M. tuberculosis is a straight or slightly curved rod, about 3 x 0.3 micrometer, occurring singly, in pairs or as small clumps. The size of mycobacteria depends on cultural conditions, and long filamentous, club shaped and branching forms may be sometimes seen. M. bovis is usually straighter, shorter and stouter.
The bacilli grow slowly, the generation time in vitro being 14 – 15 hours. Colonies appear in about two weeks and may sometimes take up to eight weeks. Its optimum temperature is 37 C. and growth does not occur below 25 C or above 40 C. optimum pH is 6.4 – 7.0.
M. tuberculosis is an obligate aerobe, while M. bovis is microaerophilic on primary isolation, becoming aerobic on subculture.
Tubercle bacilli do not have exacting growth requirements but are highly susceptible even to traces of toxic substances like fatty acids in culture media. The toxicity can be neutralized by adding serum albumin or charcoal.

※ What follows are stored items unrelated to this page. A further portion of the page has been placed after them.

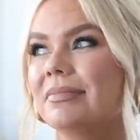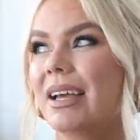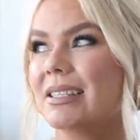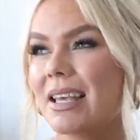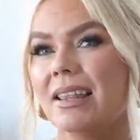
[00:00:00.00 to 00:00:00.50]

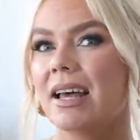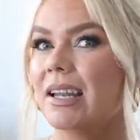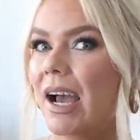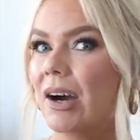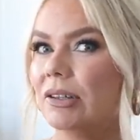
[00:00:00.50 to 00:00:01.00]
I say that
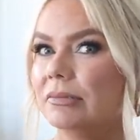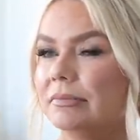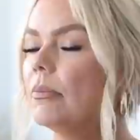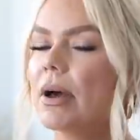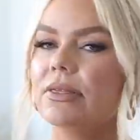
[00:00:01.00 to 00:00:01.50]
now,
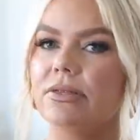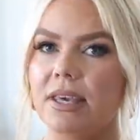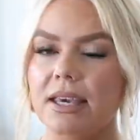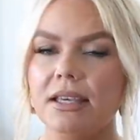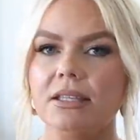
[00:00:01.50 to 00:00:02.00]
but
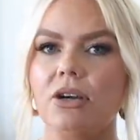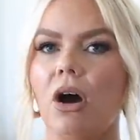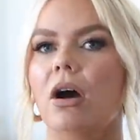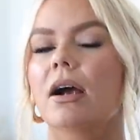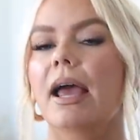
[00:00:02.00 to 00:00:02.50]
these
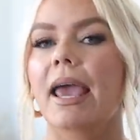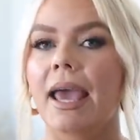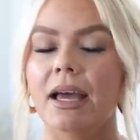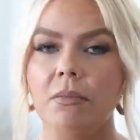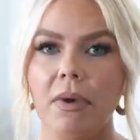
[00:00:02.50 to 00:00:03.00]
are
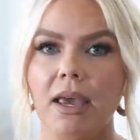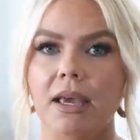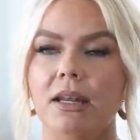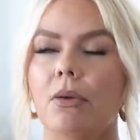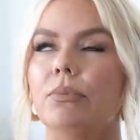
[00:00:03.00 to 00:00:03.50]

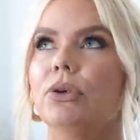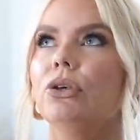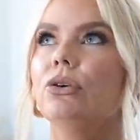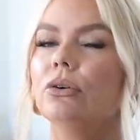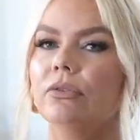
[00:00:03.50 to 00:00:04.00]
handmade,
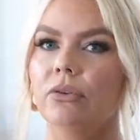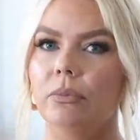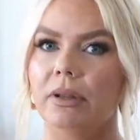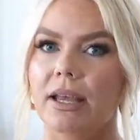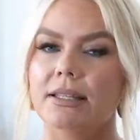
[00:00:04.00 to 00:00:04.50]
beautiful
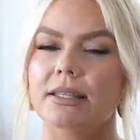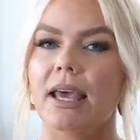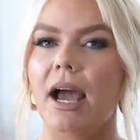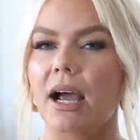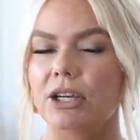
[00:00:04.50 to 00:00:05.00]
plates.
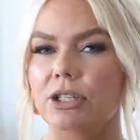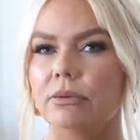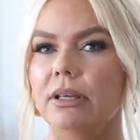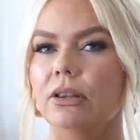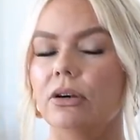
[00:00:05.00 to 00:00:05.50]
They
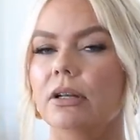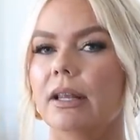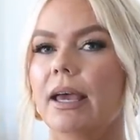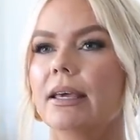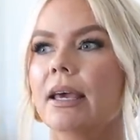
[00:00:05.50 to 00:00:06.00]
actually look
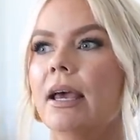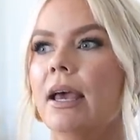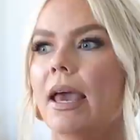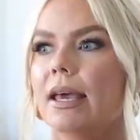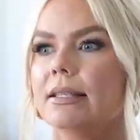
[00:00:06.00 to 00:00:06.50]
like
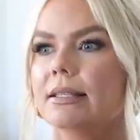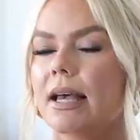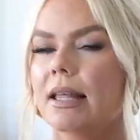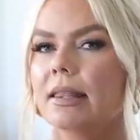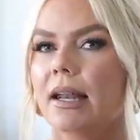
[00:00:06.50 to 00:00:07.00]
a
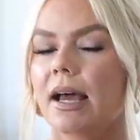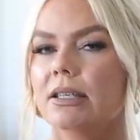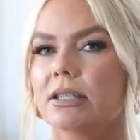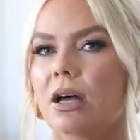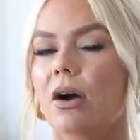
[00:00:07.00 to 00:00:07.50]
set that I
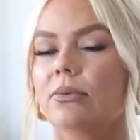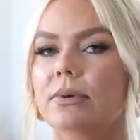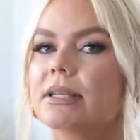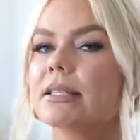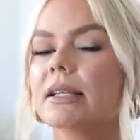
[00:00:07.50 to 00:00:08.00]
saw
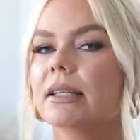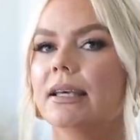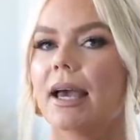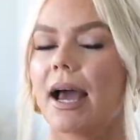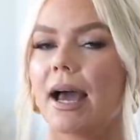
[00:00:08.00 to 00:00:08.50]

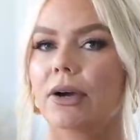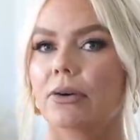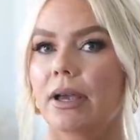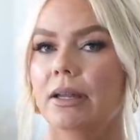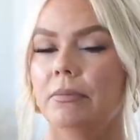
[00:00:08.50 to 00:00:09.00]
recently at
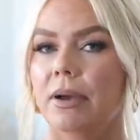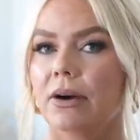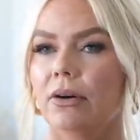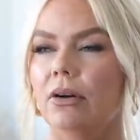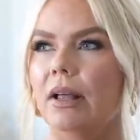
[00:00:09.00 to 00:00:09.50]
Crate &
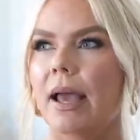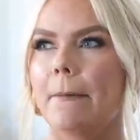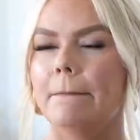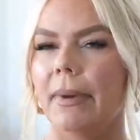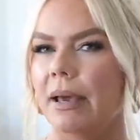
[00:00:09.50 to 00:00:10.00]
Barrel.
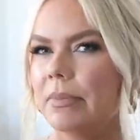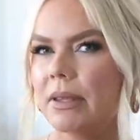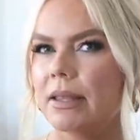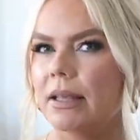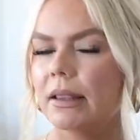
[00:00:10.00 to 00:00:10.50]
It might be
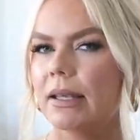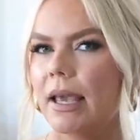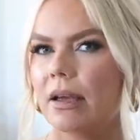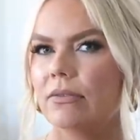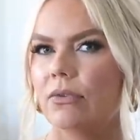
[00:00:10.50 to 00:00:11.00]
the
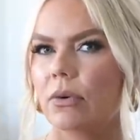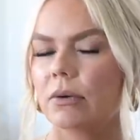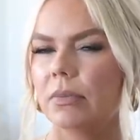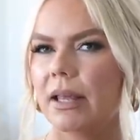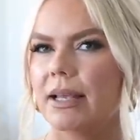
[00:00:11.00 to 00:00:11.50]
Leanne
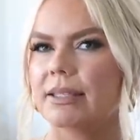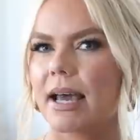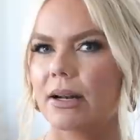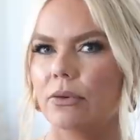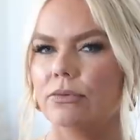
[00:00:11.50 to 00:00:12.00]
Ford plates.
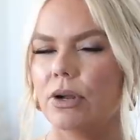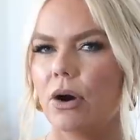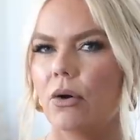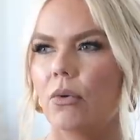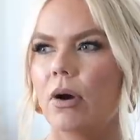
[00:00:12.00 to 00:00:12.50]
I don't
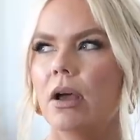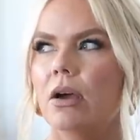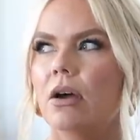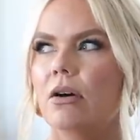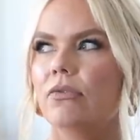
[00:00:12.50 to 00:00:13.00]
know
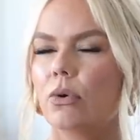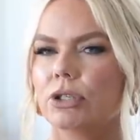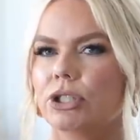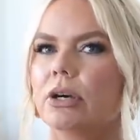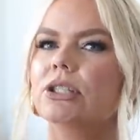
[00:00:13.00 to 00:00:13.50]
for
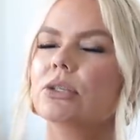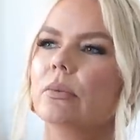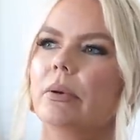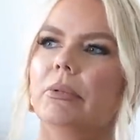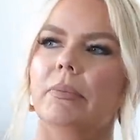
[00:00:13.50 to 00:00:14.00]
sure. I just
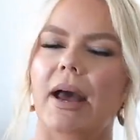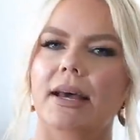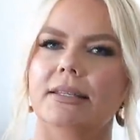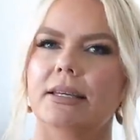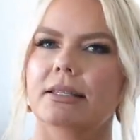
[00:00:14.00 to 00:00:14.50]
remember
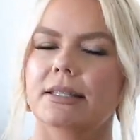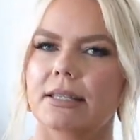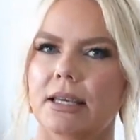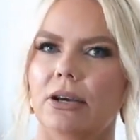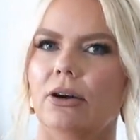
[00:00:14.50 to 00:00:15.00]
passing and
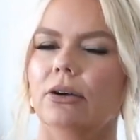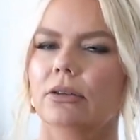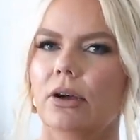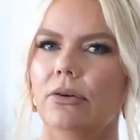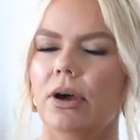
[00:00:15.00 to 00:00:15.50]
seeing her
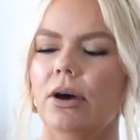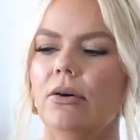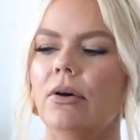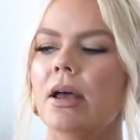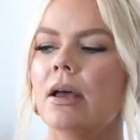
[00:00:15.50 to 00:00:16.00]

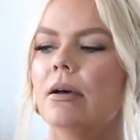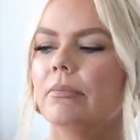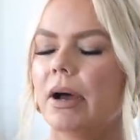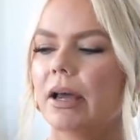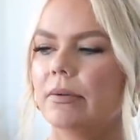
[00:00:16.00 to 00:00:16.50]
logo,
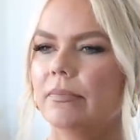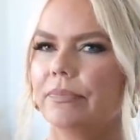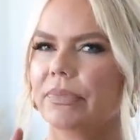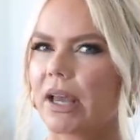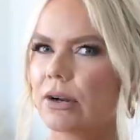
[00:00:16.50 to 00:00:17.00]
but
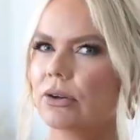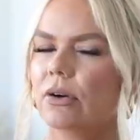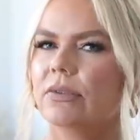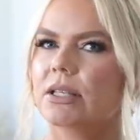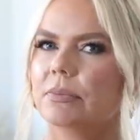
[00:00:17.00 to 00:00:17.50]
I don't
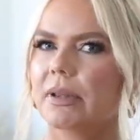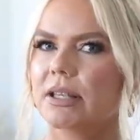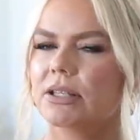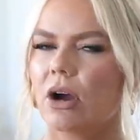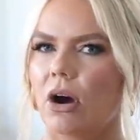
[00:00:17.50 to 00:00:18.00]
know if these
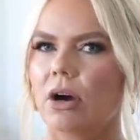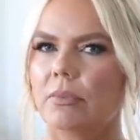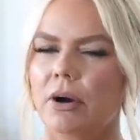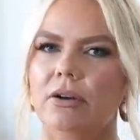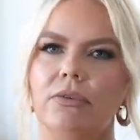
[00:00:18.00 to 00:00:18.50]
plates are
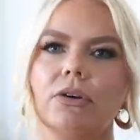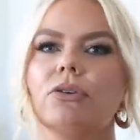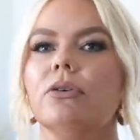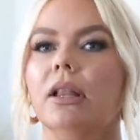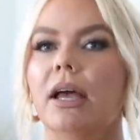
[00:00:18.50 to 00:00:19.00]
part of her
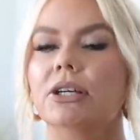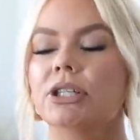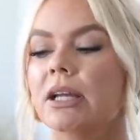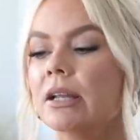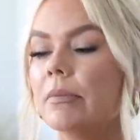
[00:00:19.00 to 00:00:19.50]
new
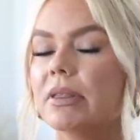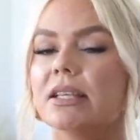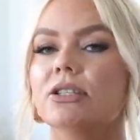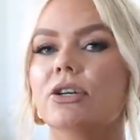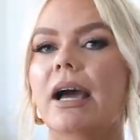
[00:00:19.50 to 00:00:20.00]
collection, but
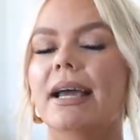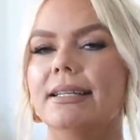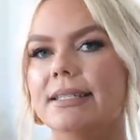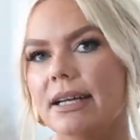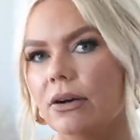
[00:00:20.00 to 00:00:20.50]
these look
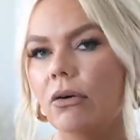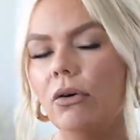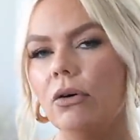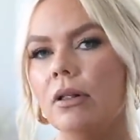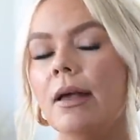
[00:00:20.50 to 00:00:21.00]

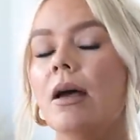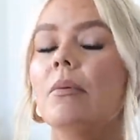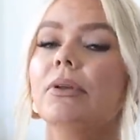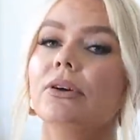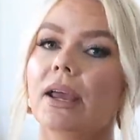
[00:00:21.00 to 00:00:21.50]
identical,
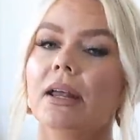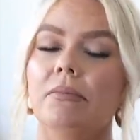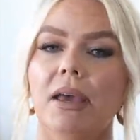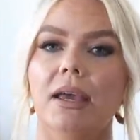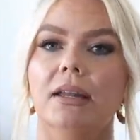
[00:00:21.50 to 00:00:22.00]
but they're
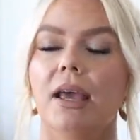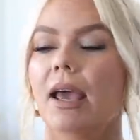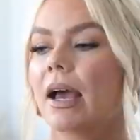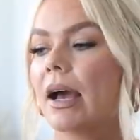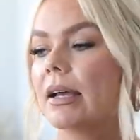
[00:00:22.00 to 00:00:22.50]
handmade
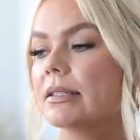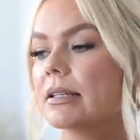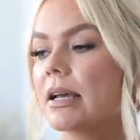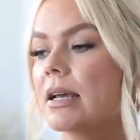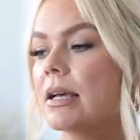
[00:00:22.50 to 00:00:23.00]

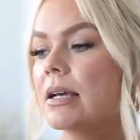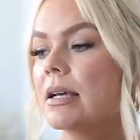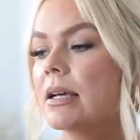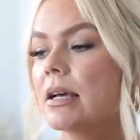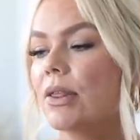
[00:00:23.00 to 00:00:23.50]
and
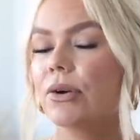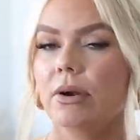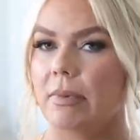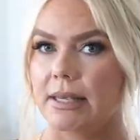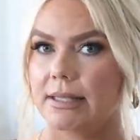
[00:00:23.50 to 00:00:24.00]

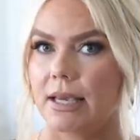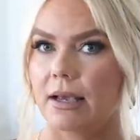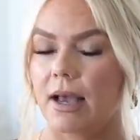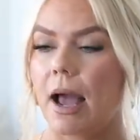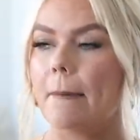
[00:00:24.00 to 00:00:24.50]
they're
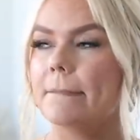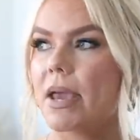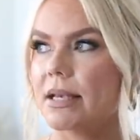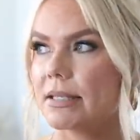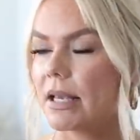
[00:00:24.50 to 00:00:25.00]
amazing.
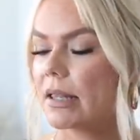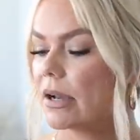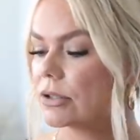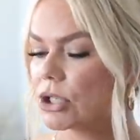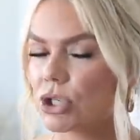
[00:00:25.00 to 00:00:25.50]
Amazing,
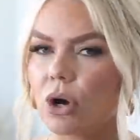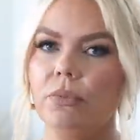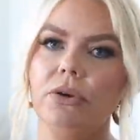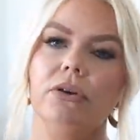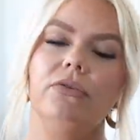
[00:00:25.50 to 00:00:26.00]
they are so
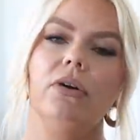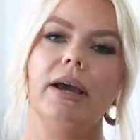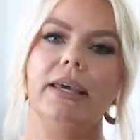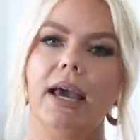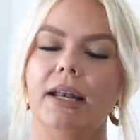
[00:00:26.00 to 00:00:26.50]
beautiful.
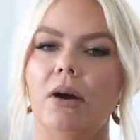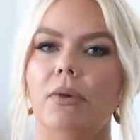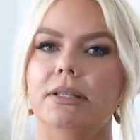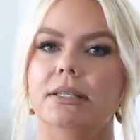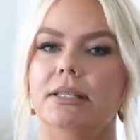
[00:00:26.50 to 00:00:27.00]
I cannot
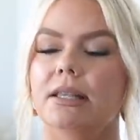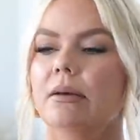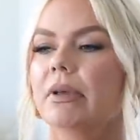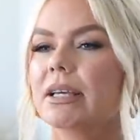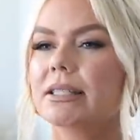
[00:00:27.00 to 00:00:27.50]
wait to see
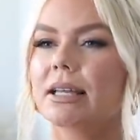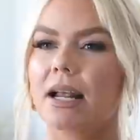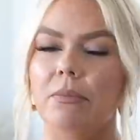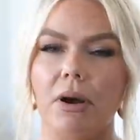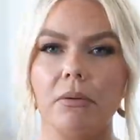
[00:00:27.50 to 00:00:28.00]
them. Like I
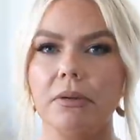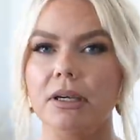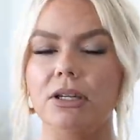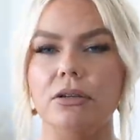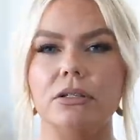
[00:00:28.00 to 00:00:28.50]
I'm probably
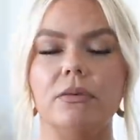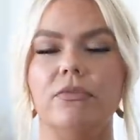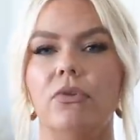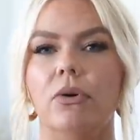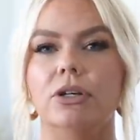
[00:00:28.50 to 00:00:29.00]
gonna use them
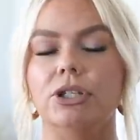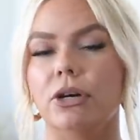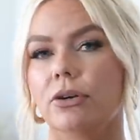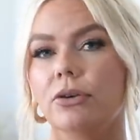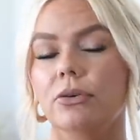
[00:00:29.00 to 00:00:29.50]
for
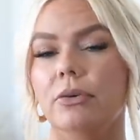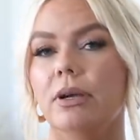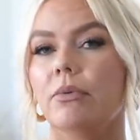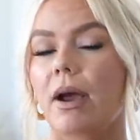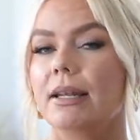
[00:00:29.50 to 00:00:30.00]

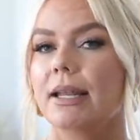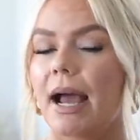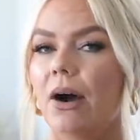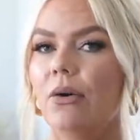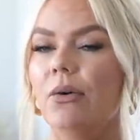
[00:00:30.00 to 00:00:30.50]
charcuterie right
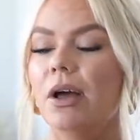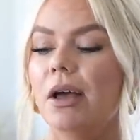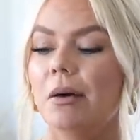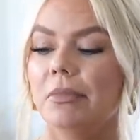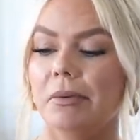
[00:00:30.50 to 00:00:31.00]
now,
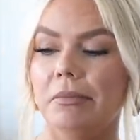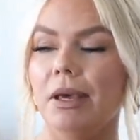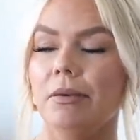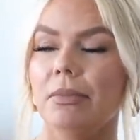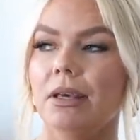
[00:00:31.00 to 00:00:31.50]
but
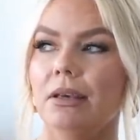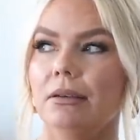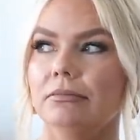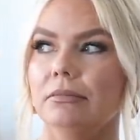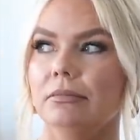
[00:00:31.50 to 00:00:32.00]

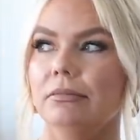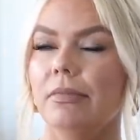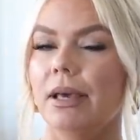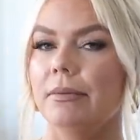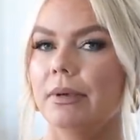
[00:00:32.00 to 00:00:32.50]
maybe
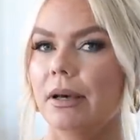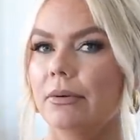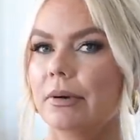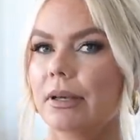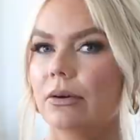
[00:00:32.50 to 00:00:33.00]
I
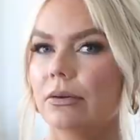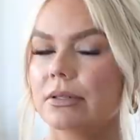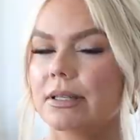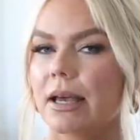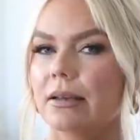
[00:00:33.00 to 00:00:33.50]
will get a whole
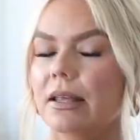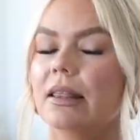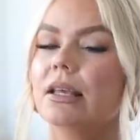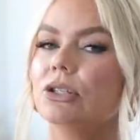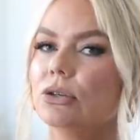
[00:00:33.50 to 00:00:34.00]
set.
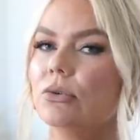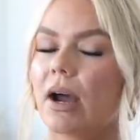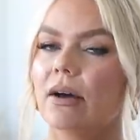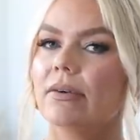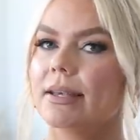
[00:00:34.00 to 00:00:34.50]
And they do
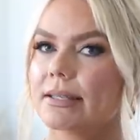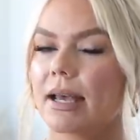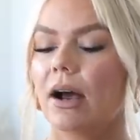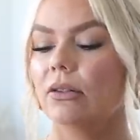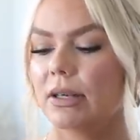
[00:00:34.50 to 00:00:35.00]
have a
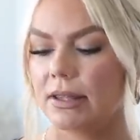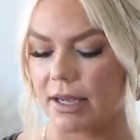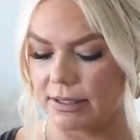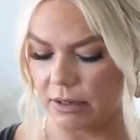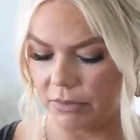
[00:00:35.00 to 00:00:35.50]
set, I'll link
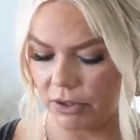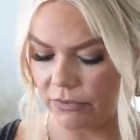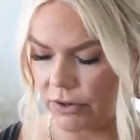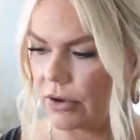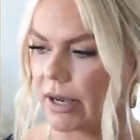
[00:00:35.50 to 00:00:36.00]
that down below
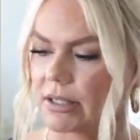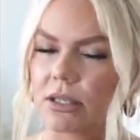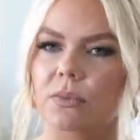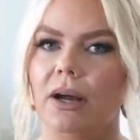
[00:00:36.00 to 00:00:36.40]
for you guys as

Several media, both solid and liquid have been described for the cultivation of tubercle bacilli. The solid media contain egg (Lowenstein – Jensen, Petragnini, Dorset), blood (Tarshis), serum (Loeffler) or potato (Pawlowsky). The solid media most widely employed for routine culture is Lowenstein – Jensen (LJ) medium without starch, as recommended by the international union against tuberculosis (IUAT).
On solid media, M. tuberculosis forms dry, rough, raised, irregular colonies with a wrinkled surface. They are creamy white, becoming yellowish or buff colored on further incubation.
Mycobacteria are not specially heat resistant, being killed at 60 C in 15 – 20 minutes. Survival is influenced by the material in which the bacteria are present. Culture of mycobacteria may be killed on the exposure of sunlight for two hours, but bacilli in sputum may remain alive for 20 – 30 hours. Bacilli in droplet nuclei may retain viability for 8 – 10 days under suitable conditions. Cultures of mycobacteria remains viable at room temperature for 6- 8 months and may be stored for pluto two years at -20 C.
Tubercle bacilli are relatively resistant to chemical disinfectants, surviving exposure to 5% phenol, 15% sulphuric acid, 3% nitric acid.
Mycobacteria are destroyed by tincture of iodine in five minutes and by 80% ethanol in 2 – 10 minutes. Ethanol is a suitable disinfectant for skin, gloves and clinical thermometers.
The source of infection is usually an open case of pulmonary tuberculosis. It is estimated that an open case of tuberculosis in India my infect on an average some 25 contacts before death or cure.
The mode of infection is by direct inhalation of aerosolized bacilli contained in droplet nuclei of expectorated sputum.
Coughing, sneezing and speaking release numerous droplets – as many as 3000 infectious nuclei per cough. Dried bacilli in dust are much less infectious. Spread occurs most often among household or other close and prolonged contacts.